AWS Big Data Blog

Simplify data ingestion from Amazon S3 to Amazon Redshift using auto-copy (preview)

Amazon Redshift is a fast, petabyte-scale cloud data warehouse that makes it simple and cost-effective to analyze all of your data using standard SQL and your existing business intelligence (BI) tools. Tens of thousands of customers today rely on Amazon Redshift to analyze exabytes of data and run complex analytical queries, delivering the best price-performance.

Data ingestion is the process of getting data from the source system to Amazon Redshift. This can be done by using one of many AWS cloud-based ETL tools like AWS Glue, Amazon EMR, or AWS Step Functions, or you can simply load data from Amazon Simple Storage Service (Amazon S3) to Amazon Redshift using the COPY command. A COPY command is the most efficient way to load a table because it uses the Amazon Redshift massively parallel processing (MPP) architecture to read and load data in parallel from a file or multiple files in an S3 bucket.

Now SQL users can easily automate data ingestion from Amazon S3 to Amazon Redshift with a simple SQL command using the Amazon Redshift auto-copy preview feature. COPY statements are triggered and start loading data when Amazon Redshift auto-copy detects new files in the specified Amazon S3 paths. This also ensures end-users have the latest data available in Amazon Redshift shortly after the source data is available.

This post shows you how to easily build continuous file ingestion pipelines in Amazon Redshift using auto-copy when source files are located on Amazon S3 using a simple SQL command. In addition, we show you how to enable auto-copy using copy jobs, how to monitor jobs, considerations, and best practices.

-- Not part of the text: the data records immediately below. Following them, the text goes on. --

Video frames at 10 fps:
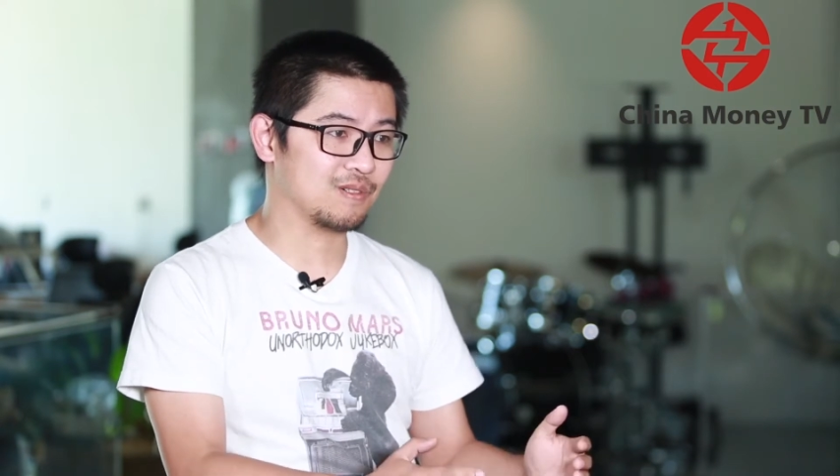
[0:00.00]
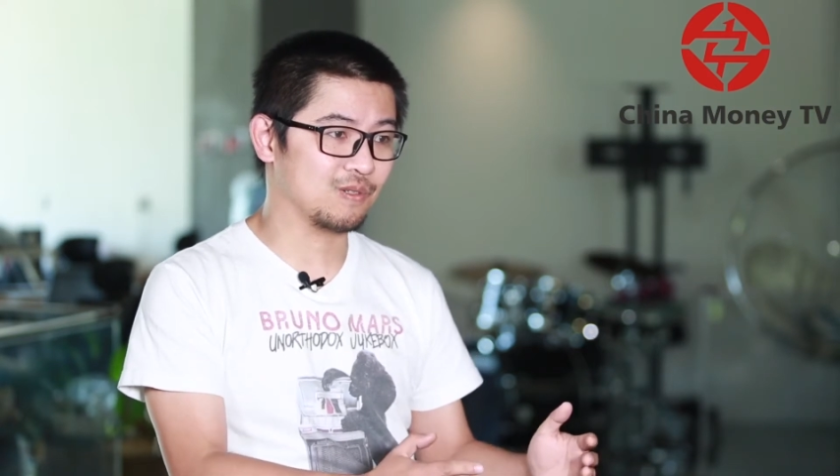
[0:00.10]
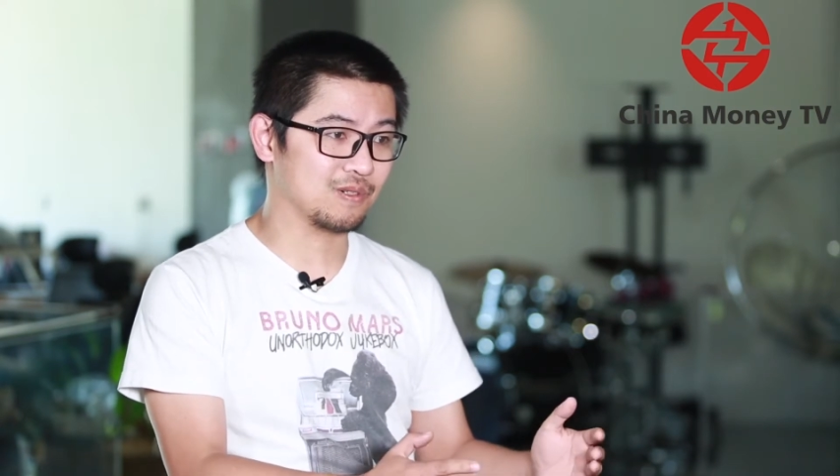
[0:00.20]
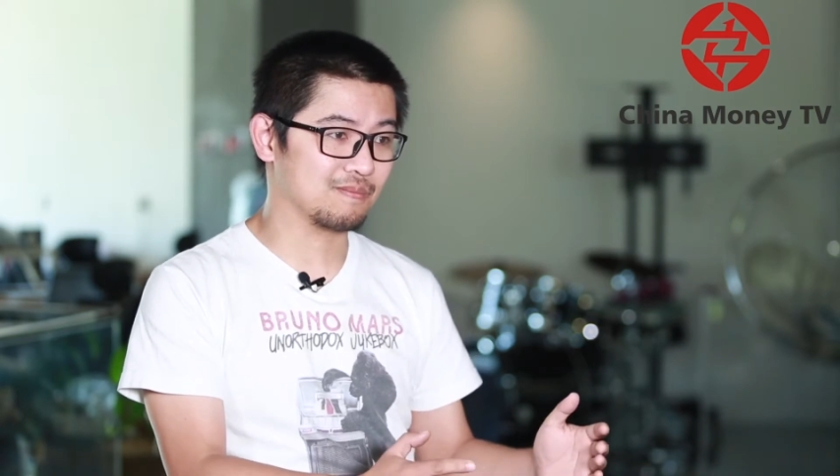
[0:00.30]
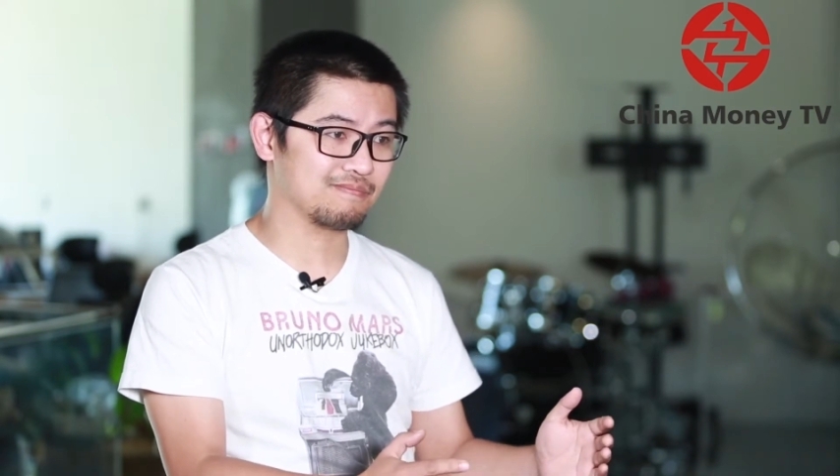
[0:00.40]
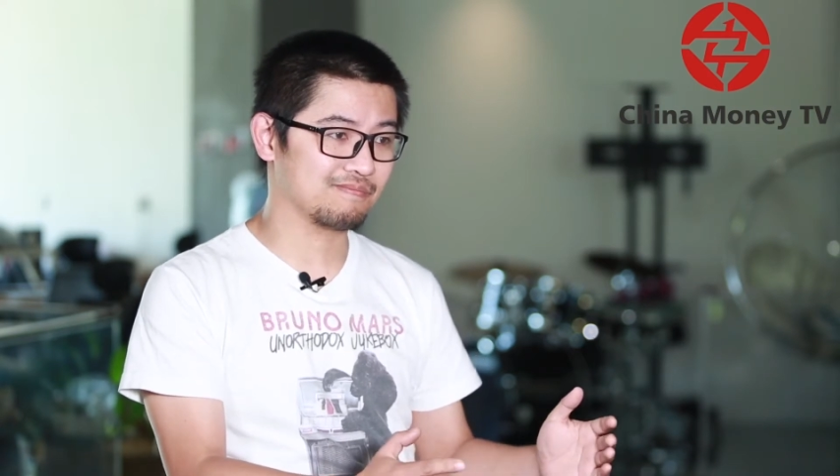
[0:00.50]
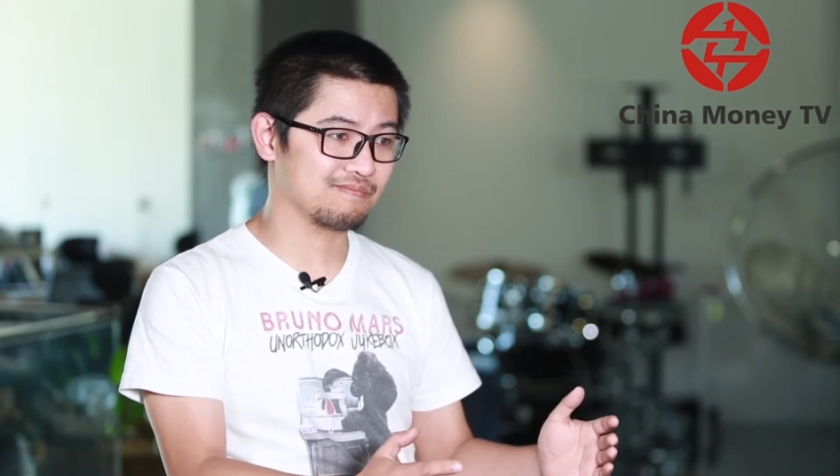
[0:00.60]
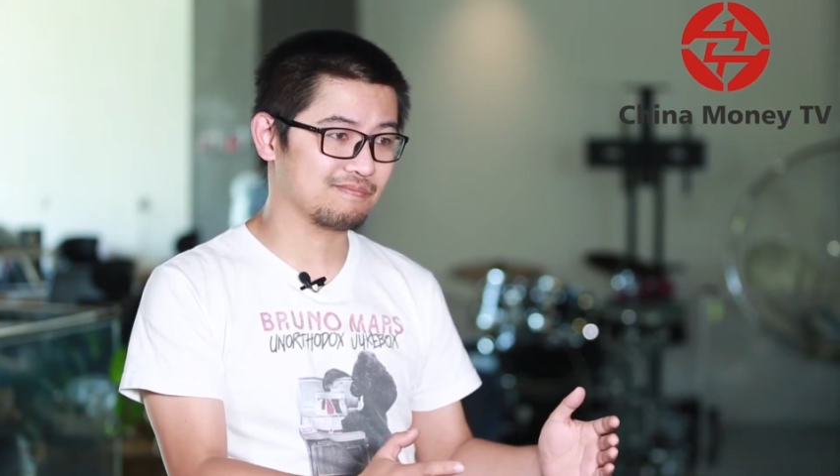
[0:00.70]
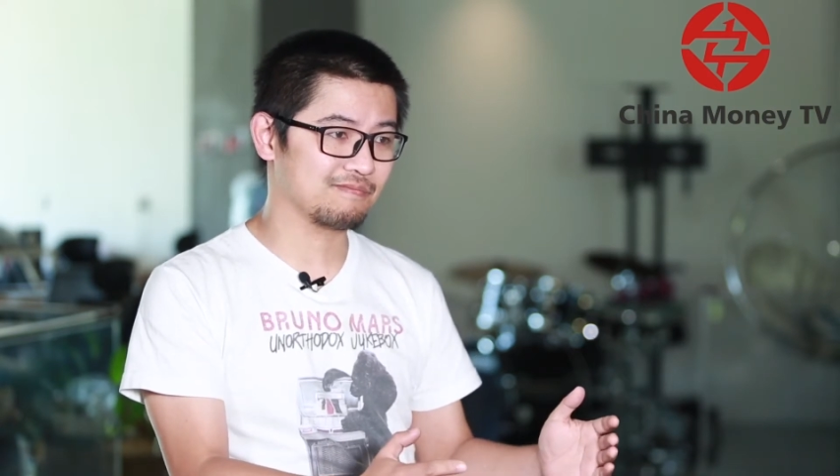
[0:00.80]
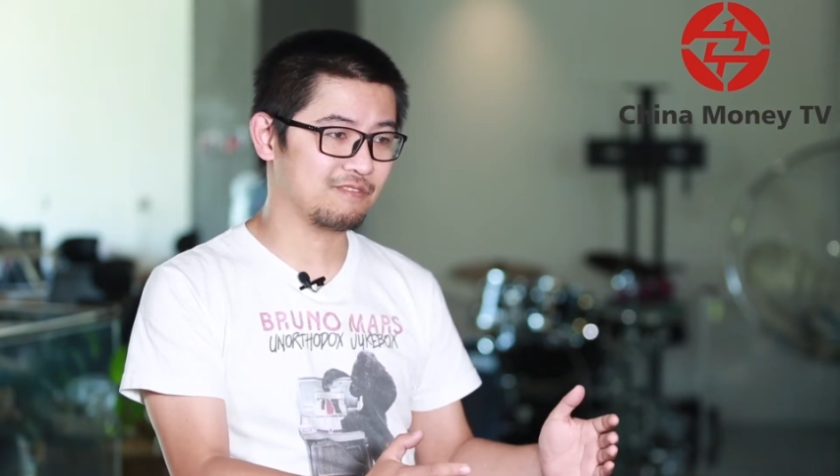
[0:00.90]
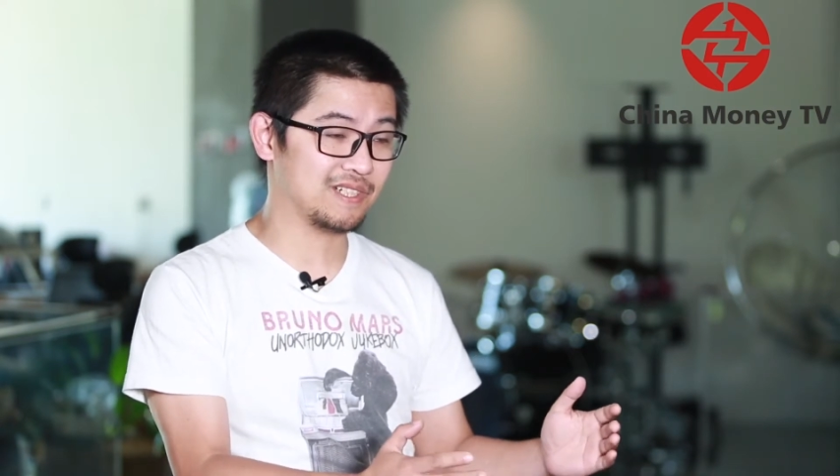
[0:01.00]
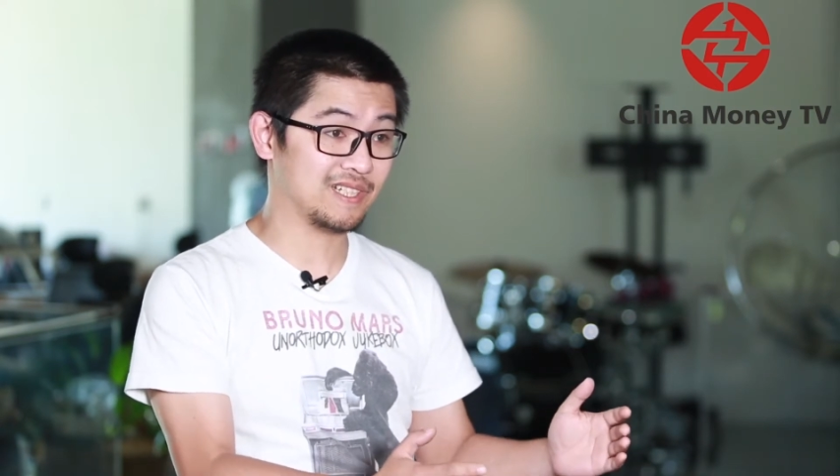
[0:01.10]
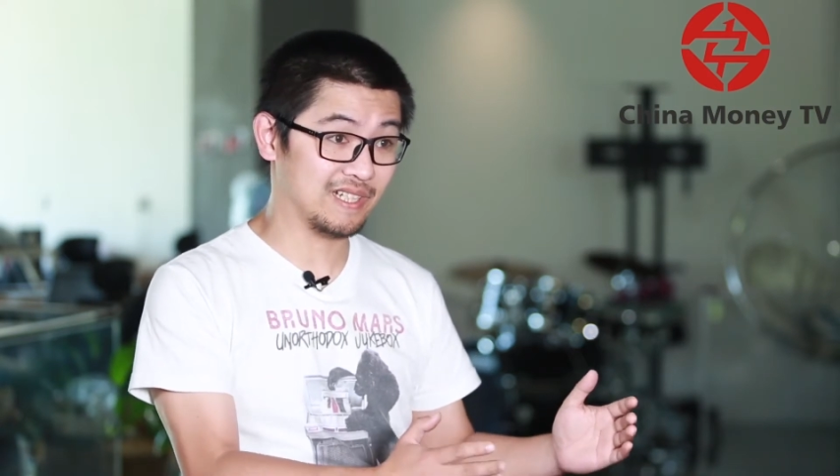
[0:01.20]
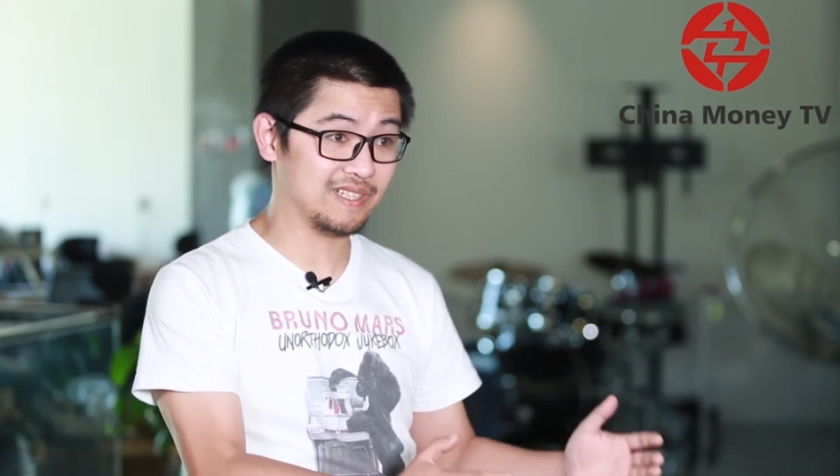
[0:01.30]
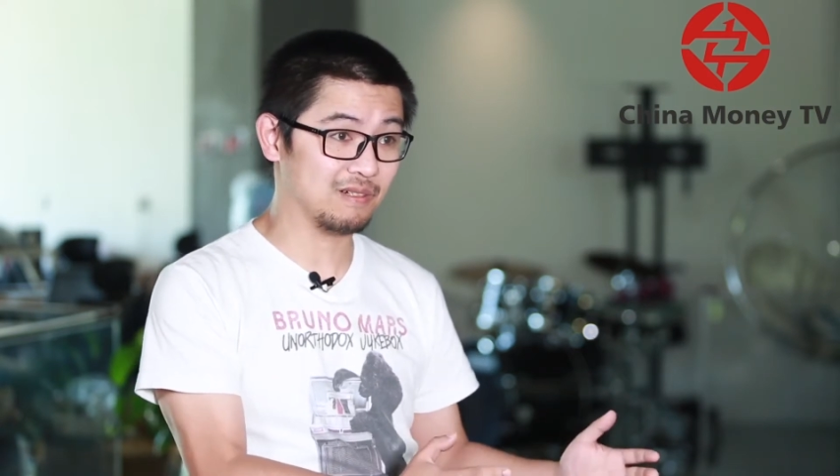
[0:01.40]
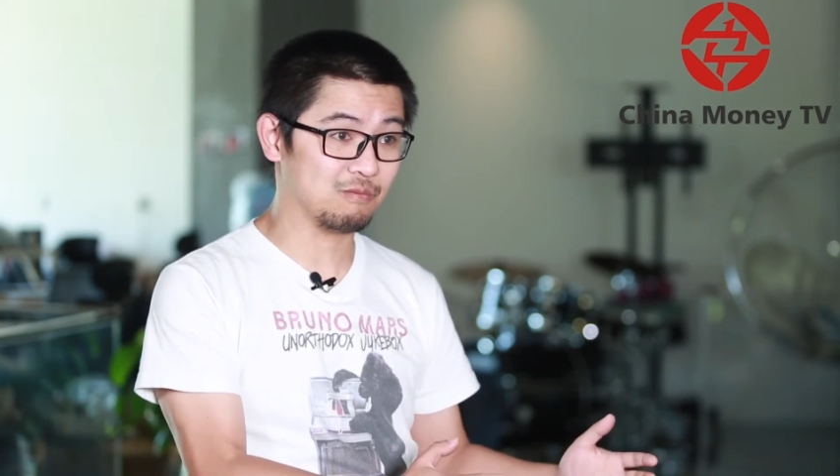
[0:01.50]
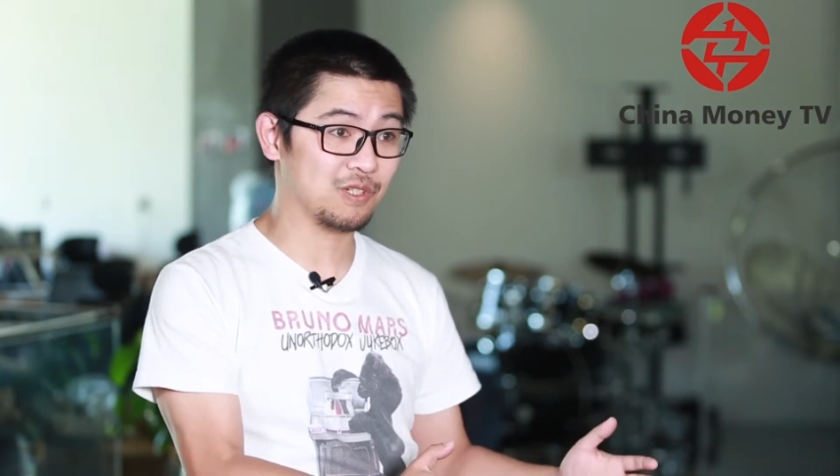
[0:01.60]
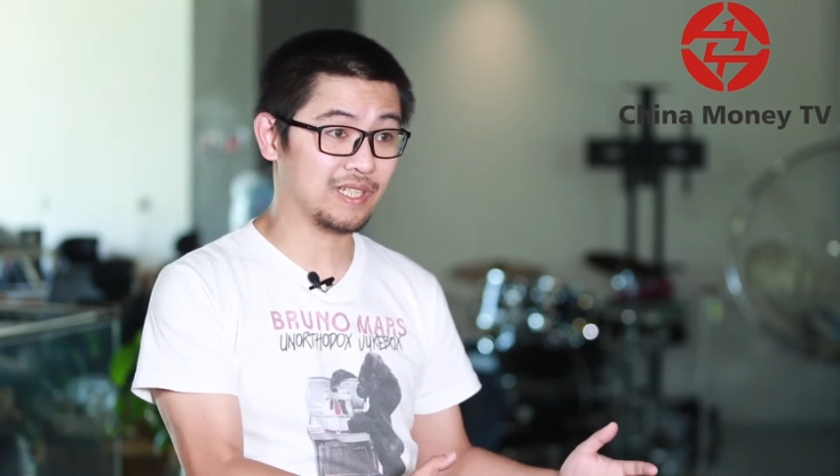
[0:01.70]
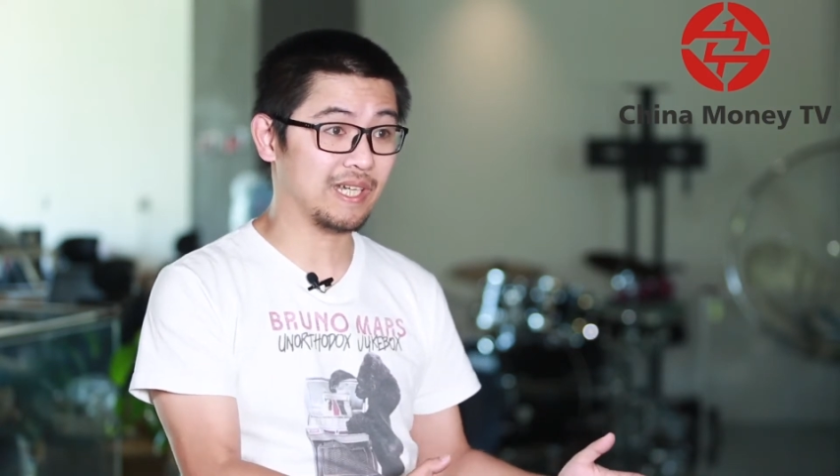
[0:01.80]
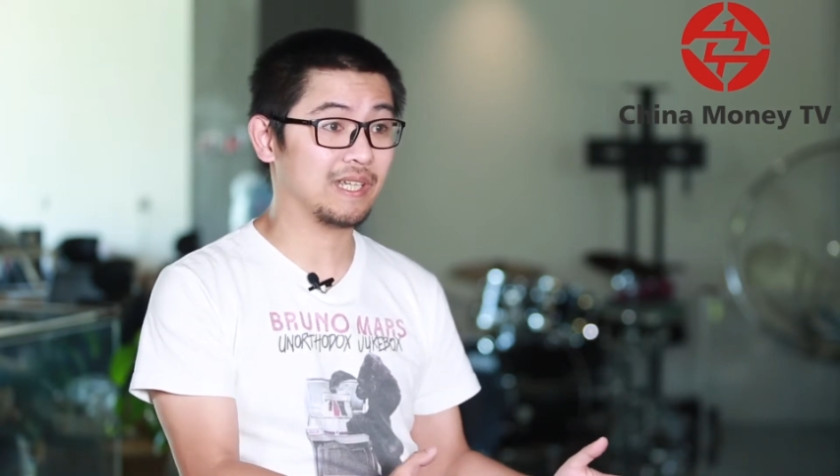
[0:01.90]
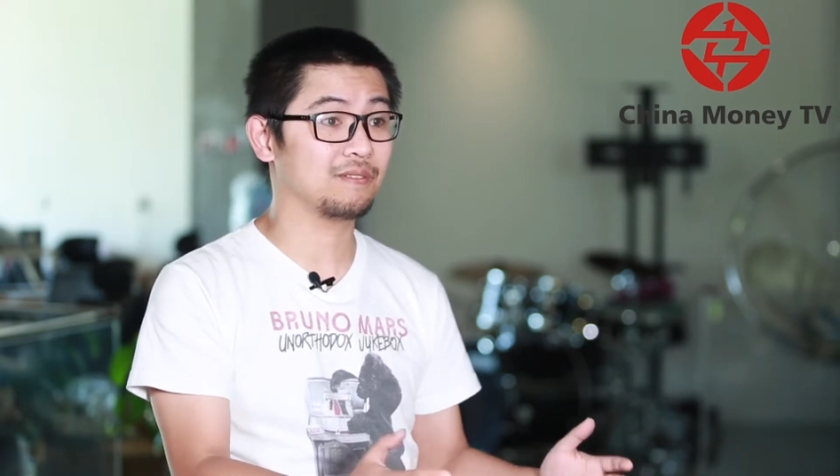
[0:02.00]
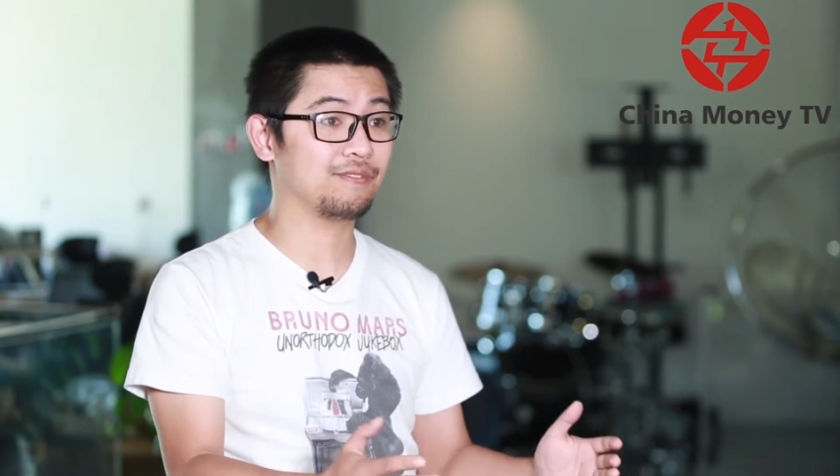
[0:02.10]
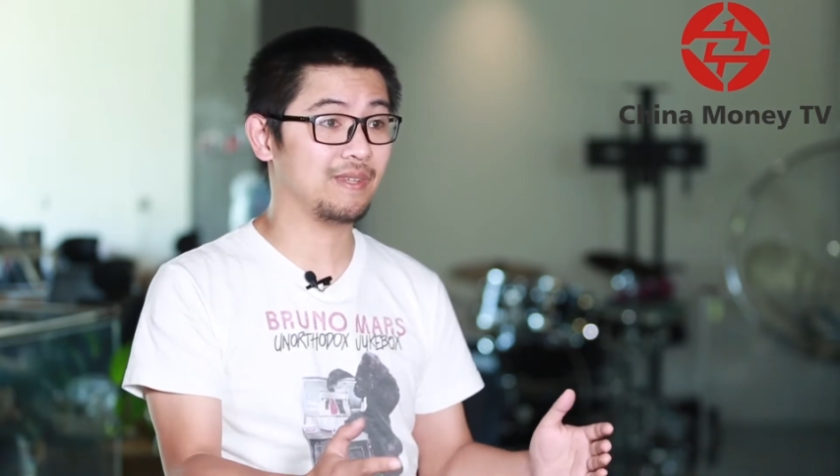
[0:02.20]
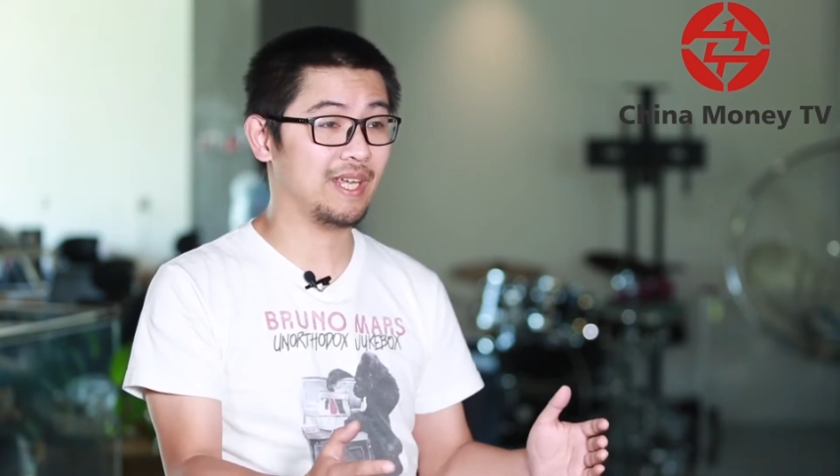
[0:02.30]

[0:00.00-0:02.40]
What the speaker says: or very clear what kind of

Overview of the auto-copy feature in Amazon Redshift

The auto-copy feature in Amazon Redshift simplifies automatic data loading from Amazon S3 with a simple SQL command. You can enable Amazon Redshift auto-copy by creating copy jobs. A copy job is a database object that stores, automates, and reuses the COPY statement for newly created files that land in the S3 folder.

The following diagram illustrates this process.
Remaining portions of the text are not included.